**DATA FOR ANALYSIS:**

────────

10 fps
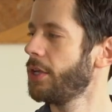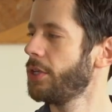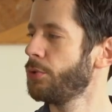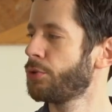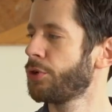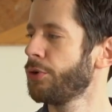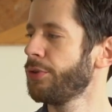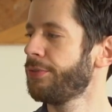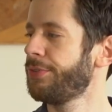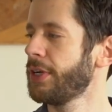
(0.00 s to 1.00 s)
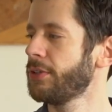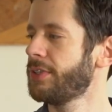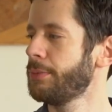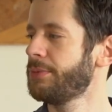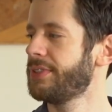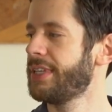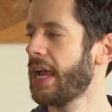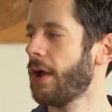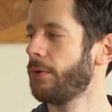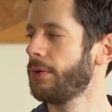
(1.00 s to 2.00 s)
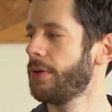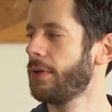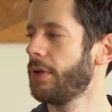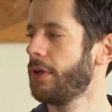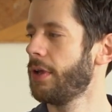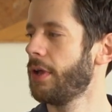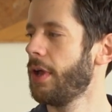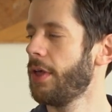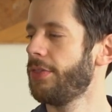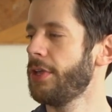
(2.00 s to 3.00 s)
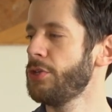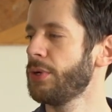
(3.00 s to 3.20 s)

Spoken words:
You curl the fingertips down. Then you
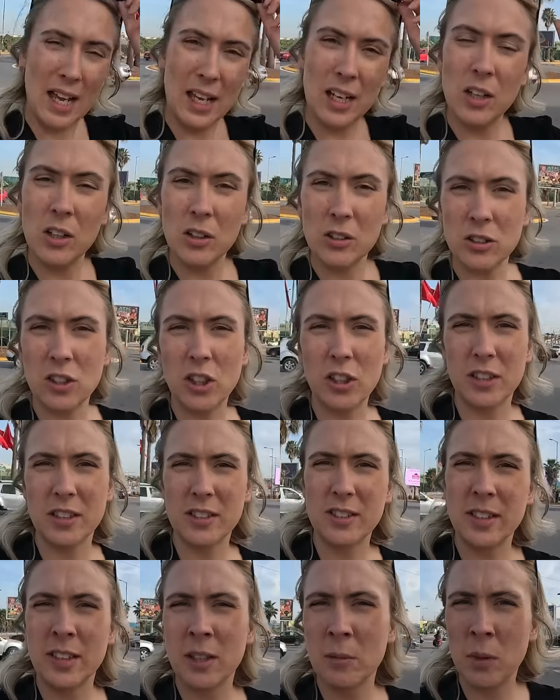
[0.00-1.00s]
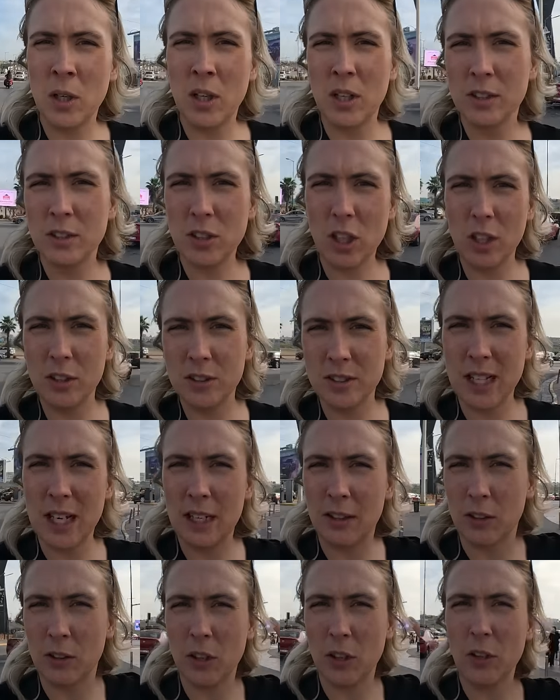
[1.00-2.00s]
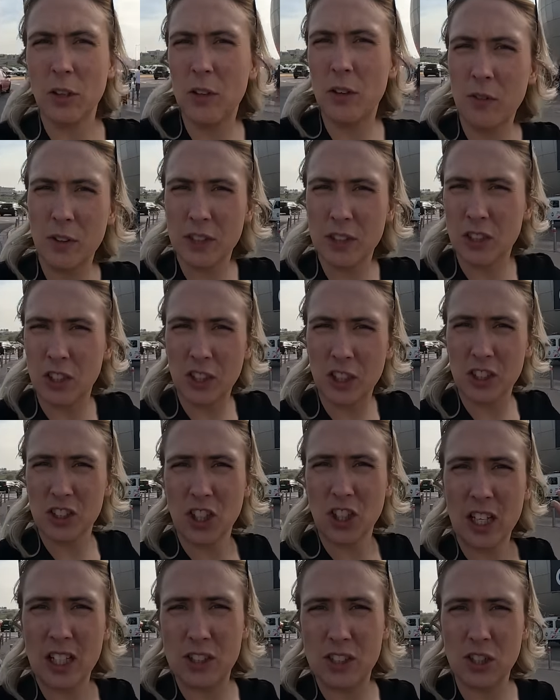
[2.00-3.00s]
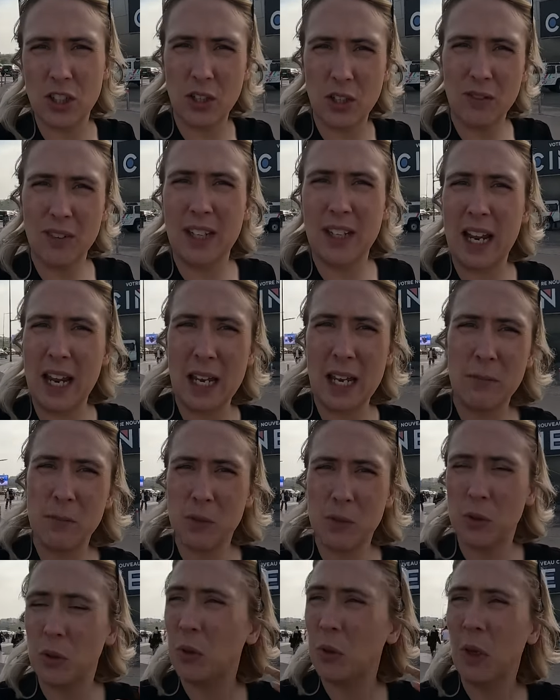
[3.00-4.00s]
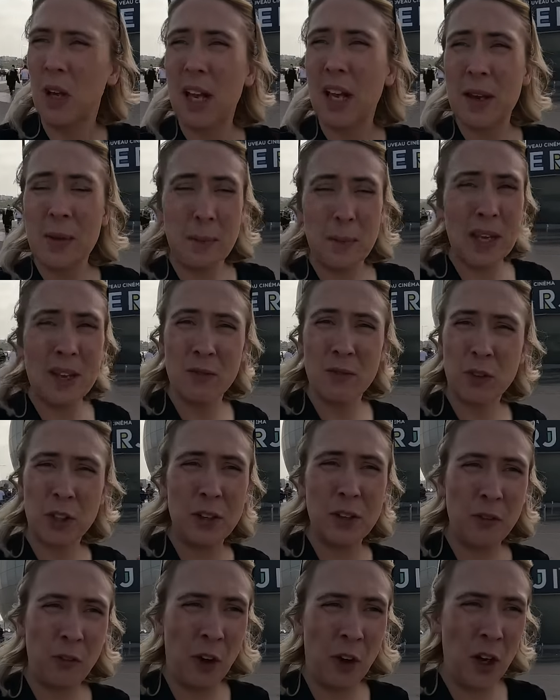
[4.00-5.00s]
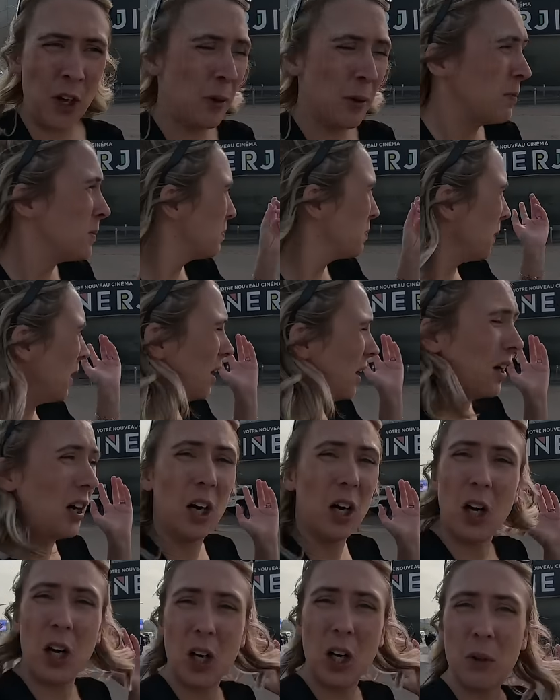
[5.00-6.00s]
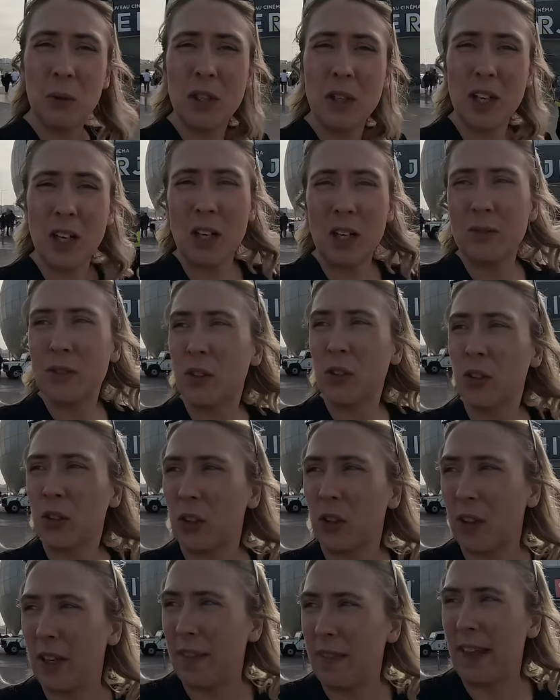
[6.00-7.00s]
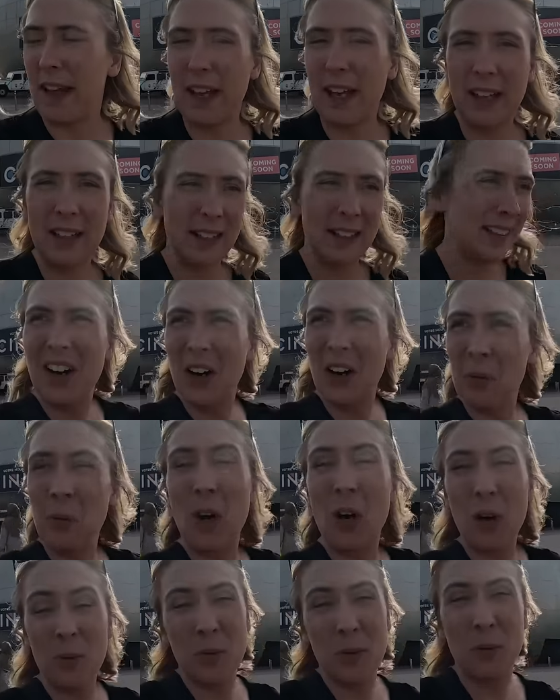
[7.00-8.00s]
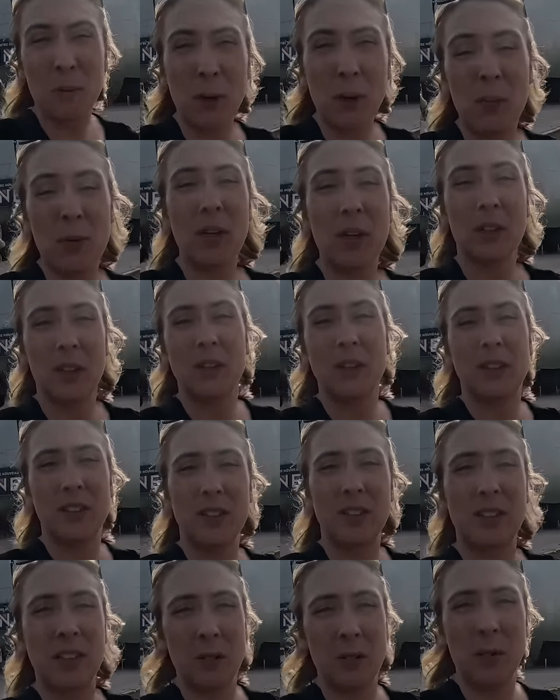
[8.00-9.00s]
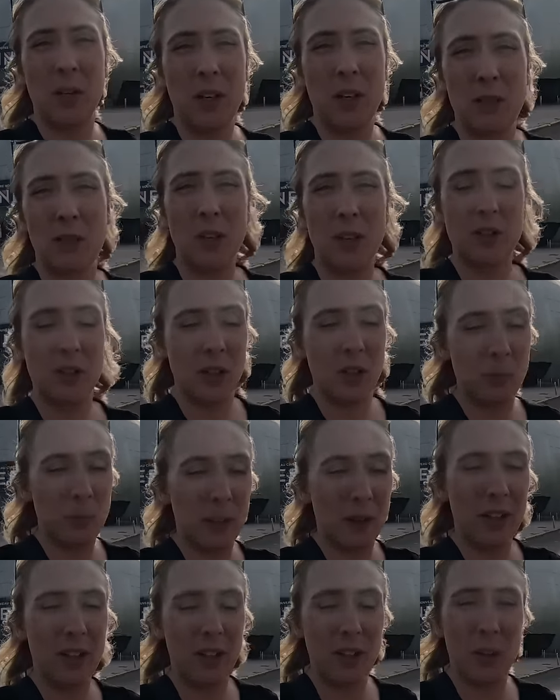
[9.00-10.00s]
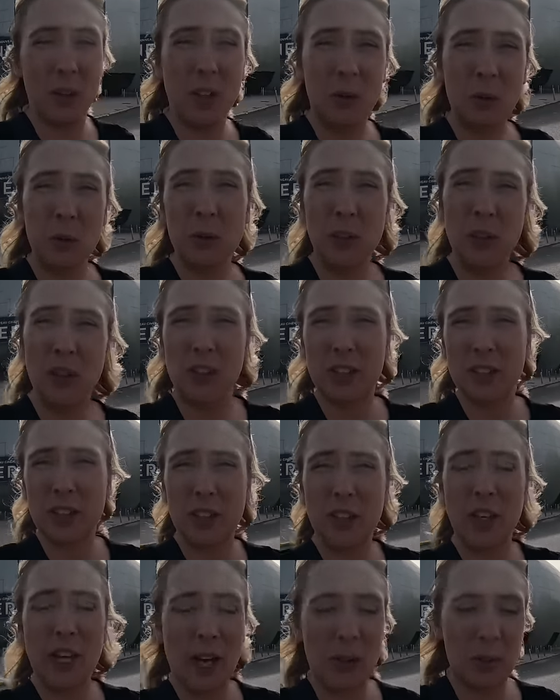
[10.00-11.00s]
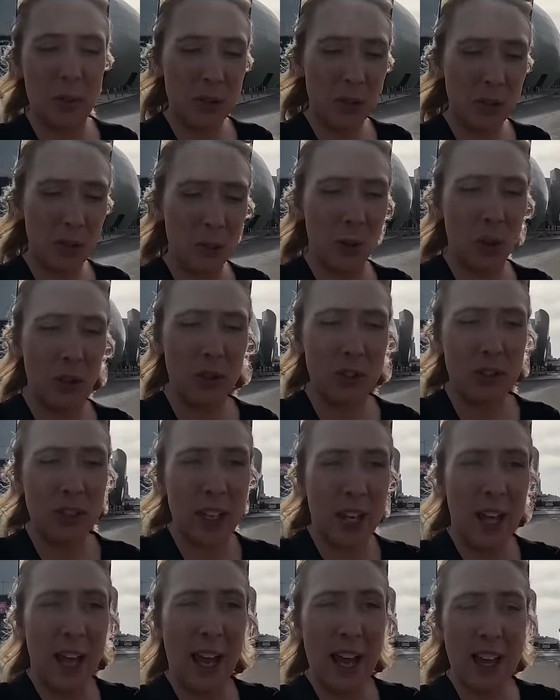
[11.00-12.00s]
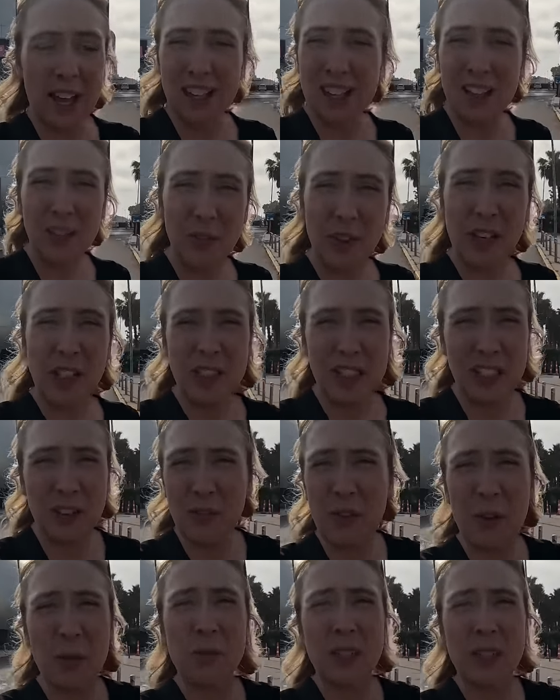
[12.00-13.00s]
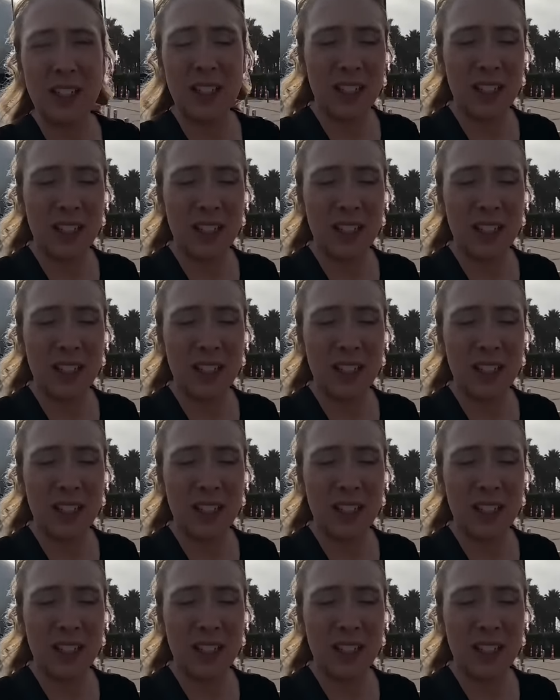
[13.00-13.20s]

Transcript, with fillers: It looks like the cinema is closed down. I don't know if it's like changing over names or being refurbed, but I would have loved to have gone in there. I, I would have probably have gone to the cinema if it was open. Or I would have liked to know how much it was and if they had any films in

────────

**PROBLEM:** Would you repeat each line of the listing exactly, skipping any picture?

**WRITTEN RESPONSE:**
10 fps
(0.00 s to 1.00 s)
(1.00 s to 2.00 s)
(2.00 s to 3.00 s)
(3.00 s to 3.20 s)

Spoken words:
You curl the fingertips down. Then you
[0.00-1.00s]
[1.00-2.00s]
[2.00-3.00s]
[3.00-4.00s]
[4.00-5.00s]
[5.00-6.00s]
[6.00-7.00s]
[7.00-8.00s]
[8.00-9.00s]
[9.00-10.00s]
[10.00-11.00s]
[11.00-12.00s]
[12.00-13.00s]
[13.00-13.20s]

Transcript, with fillers: It looks like the cinema is closed down. I don't know if it's like changing over names or being refurbed, but I would have loved to have gone in there. I, I would have probably have gone to the cinema if it was open. Or I would have liked to know how much it was and if they had any films in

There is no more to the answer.